The instance was created from a snapshot image of the primary instance while all of its services were shut down. When I check the logs for the portal I can see the following alternating errors about every five minutes:
<Msg time="2025-02-04T16:08:16,136" type="WARNING" code="217065" source="Portal" process="8843" thread="1" methodName="" machine="ARCGIS-TEST" user="" elapsed="0.0" requestID="">Error checking status of web server. java.util.concurrent.TimeoutException</Msg>
<Msg time="2025-02-04T16:14:16,657" type="WARNING" code="217064" source="Portal" process="8843" thread="1" methodName="" machine="ARCGIS-TEST" user="" elapsed="0.0" requestID="">The web server was found to be stopped. Re-starting it.</Msg>
Are these errors just side effects of another issue, should I be looking elsewhere? Tomcat is serving properly, and I can navigate to /server/manager and I get the login form, but when I try to sign in I get an error: "Unable to authenticate. Your portal might be using a self-signed certificate." When I navigate to /portal/home I get "Could not access any ArcGIS Enterprise portal machines. Please contact your system administrator."

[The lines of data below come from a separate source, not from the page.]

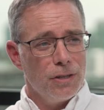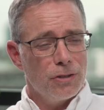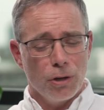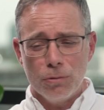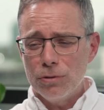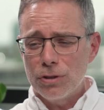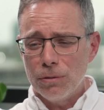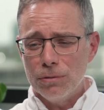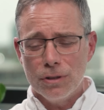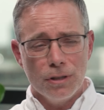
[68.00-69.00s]
So
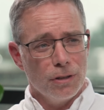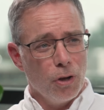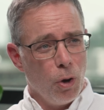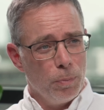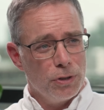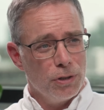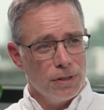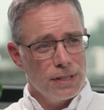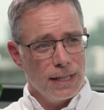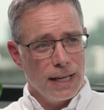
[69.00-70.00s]
the
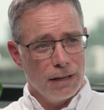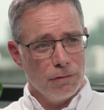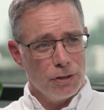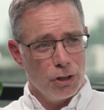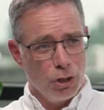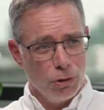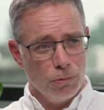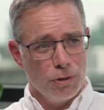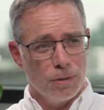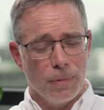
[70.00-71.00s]
opportunity here is
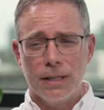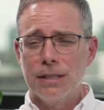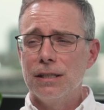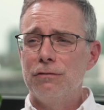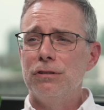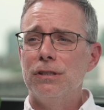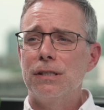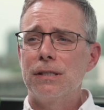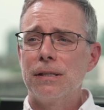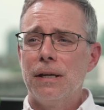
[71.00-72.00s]
huge to make a
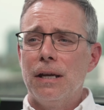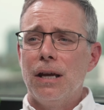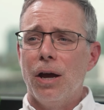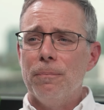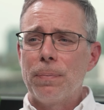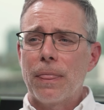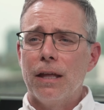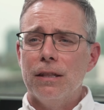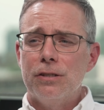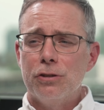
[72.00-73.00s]
difference.
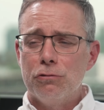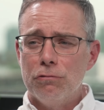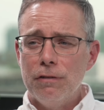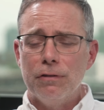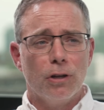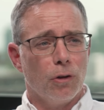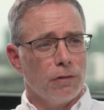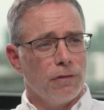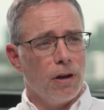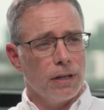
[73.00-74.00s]
And this has driven a lot
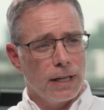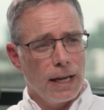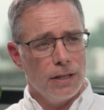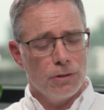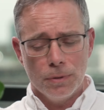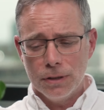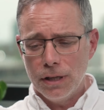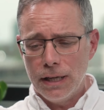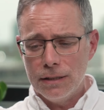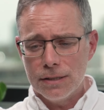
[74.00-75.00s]
of our engagement
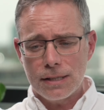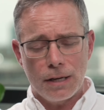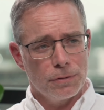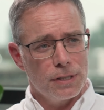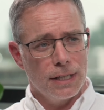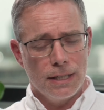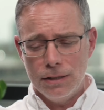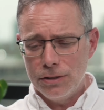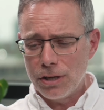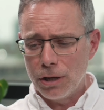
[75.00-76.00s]
in South
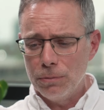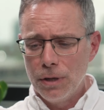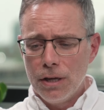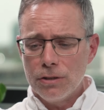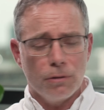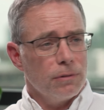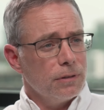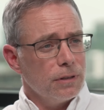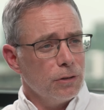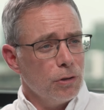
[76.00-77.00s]
Tees. So
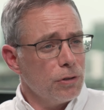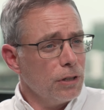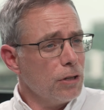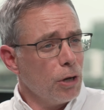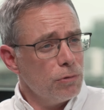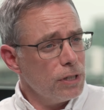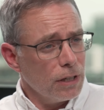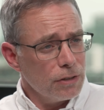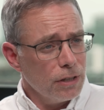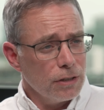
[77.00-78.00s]
using noting
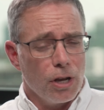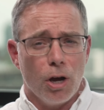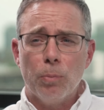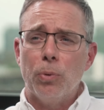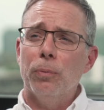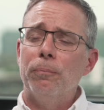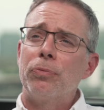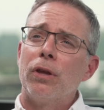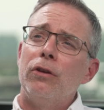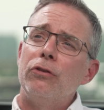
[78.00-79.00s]
as an example.
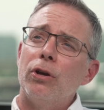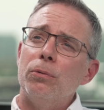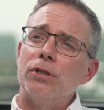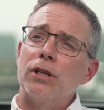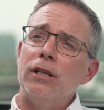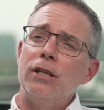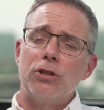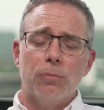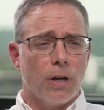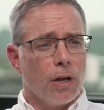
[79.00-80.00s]
So as a
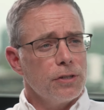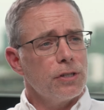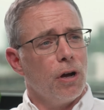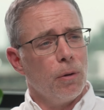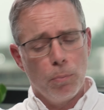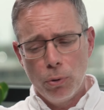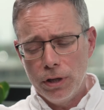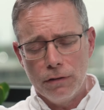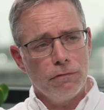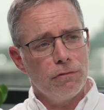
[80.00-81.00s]
clinician, when I start
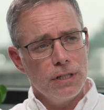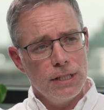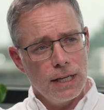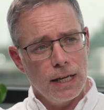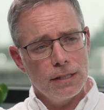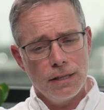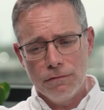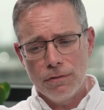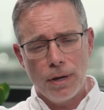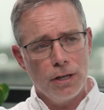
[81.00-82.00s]
putting free text
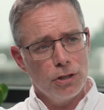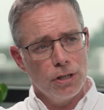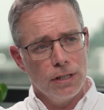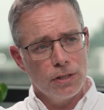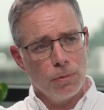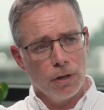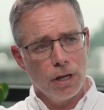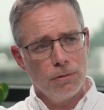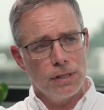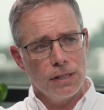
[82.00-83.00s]
information into our
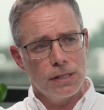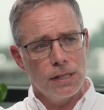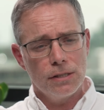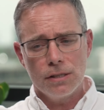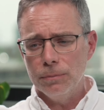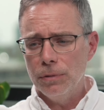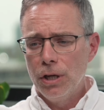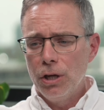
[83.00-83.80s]
noting system,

Where else can I check to troubleshoot the issues with portal?
UPDATE: I made a change to the /etc/hosts file entry for the standby server, and now the portal is working. All I did was add the machine's hostname to the same line that originally only had the machine's IP address followed by the FQDN, so now it is as follows:
IP_Address FQDN hostname
Worth mentioning: I used the operationalHealth.py Python script to check the portal before making the change to the /etc/hosts file. The first time I ran it, it took a fairly long time and responded with:
2025-02-04 17:09:19,623 [CRITICAL] Unable to reach https://arcgis-test:7443/arcgis/sharing/rest, (<urlopen error [Errno 104] Connection reset by peer>). Check the Portal for ArcGIS hostname and try again.
After fixing the hostname entry, I ran operationalHealth.py again and everything checked out except my SSL certificate was not trusted.
I would still like assistance in making sure that how I configured our standby instance is as correct as possible, and not just "good enough." The communities feedback is greatly appreciated.